Aim of the exercise: Pictures are not part of the copy. Reproduce all the records exactly.

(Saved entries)
+++++
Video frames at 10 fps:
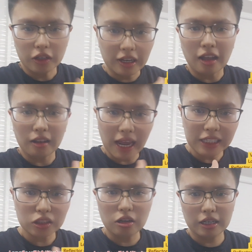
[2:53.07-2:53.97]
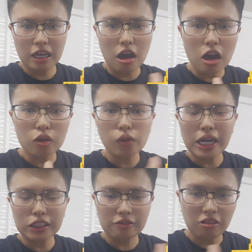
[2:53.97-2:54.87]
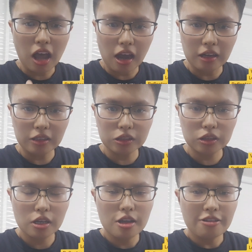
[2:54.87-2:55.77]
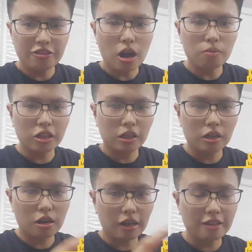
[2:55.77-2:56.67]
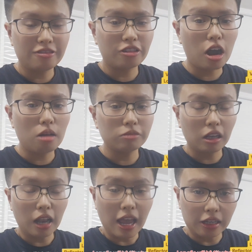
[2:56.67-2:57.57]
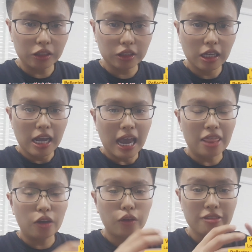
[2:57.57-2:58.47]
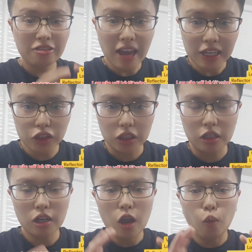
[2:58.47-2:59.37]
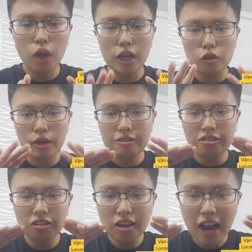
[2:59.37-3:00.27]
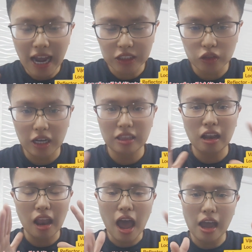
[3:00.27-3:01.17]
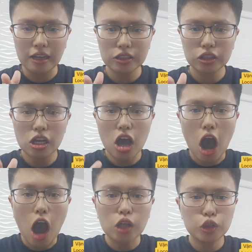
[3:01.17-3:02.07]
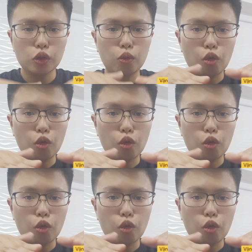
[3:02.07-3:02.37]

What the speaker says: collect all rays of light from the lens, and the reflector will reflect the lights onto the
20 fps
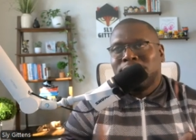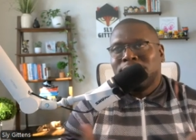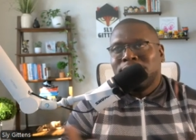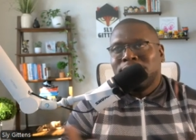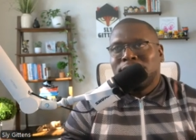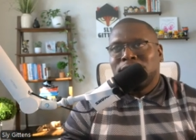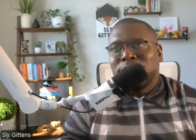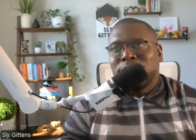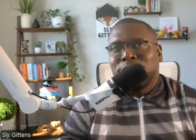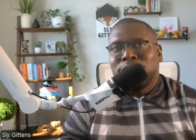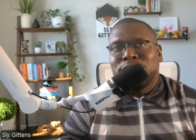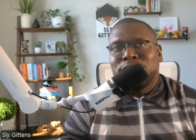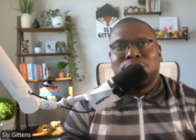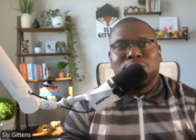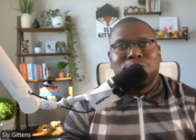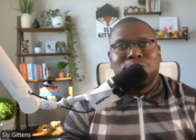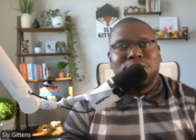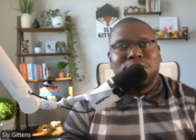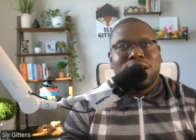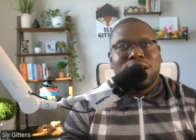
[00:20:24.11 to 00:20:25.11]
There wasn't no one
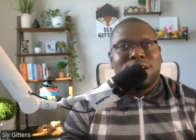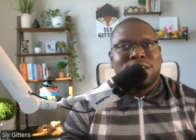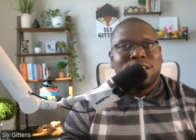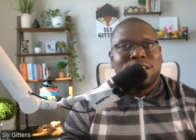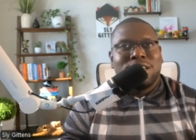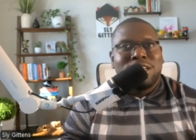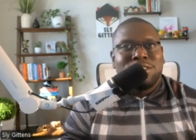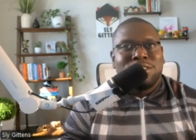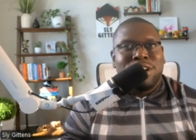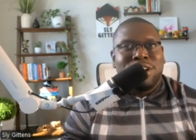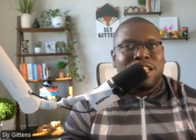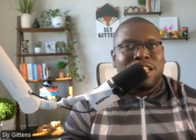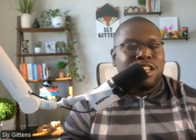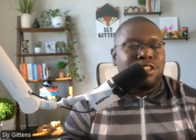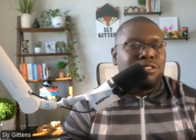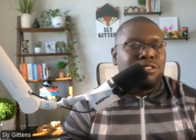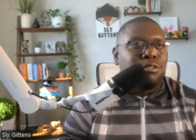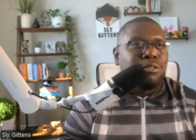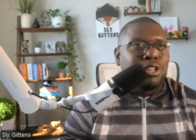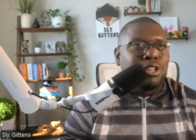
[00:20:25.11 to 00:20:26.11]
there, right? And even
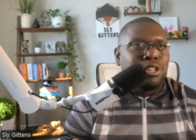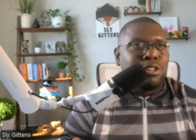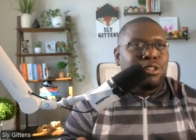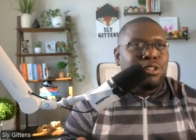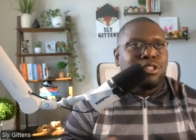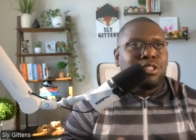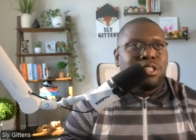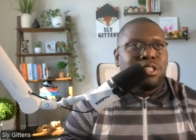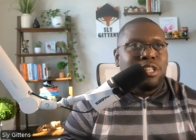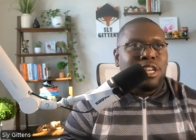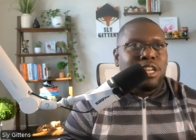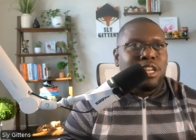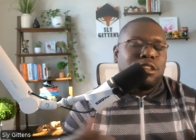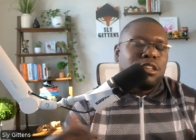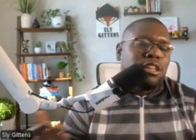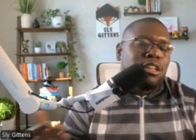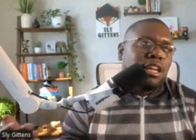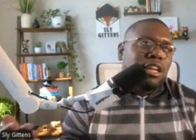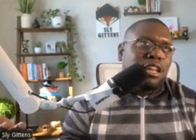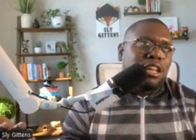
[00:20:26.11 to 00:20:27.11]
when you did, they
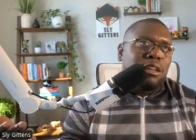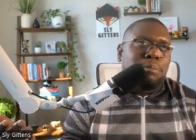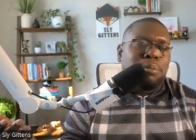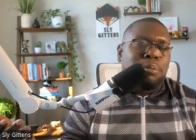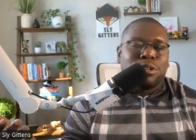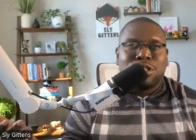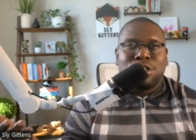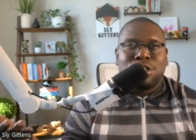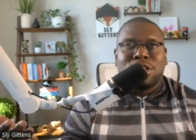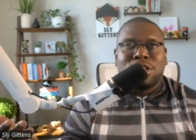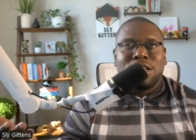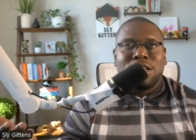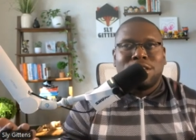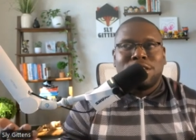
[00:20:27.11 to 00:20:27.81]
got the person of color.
+++++
Written answer:
Video frames at 10 fps:
[2:53.07-2:53.97]
[2:53.97-2:54.87]
[2:54.87-2:55.77]
[2:55.77-2:56.67]
[2:56.67-2:57.57]
[2:57.57-2:58.47]
[2:58.47-2:59.37]
[2:59.37-3:00.27]
[3:00.27-3:01.17]
[3:01.17-3:02.07]
[3:02.07-3:02.37]

What the speaker says: collect all rays of light from the lens, and the reflector will reflect the lights onto the
20 fps
[00:20:24.11 to 00:20:25.11]
There wasn't no one
[00:20:25.11 to 00:20:26.11]
there, right? And even
[00:20:26.11 to 00:20:27.11]
when you did, they
[00:20:27.11 to 00:20:27.81]
got the person of color.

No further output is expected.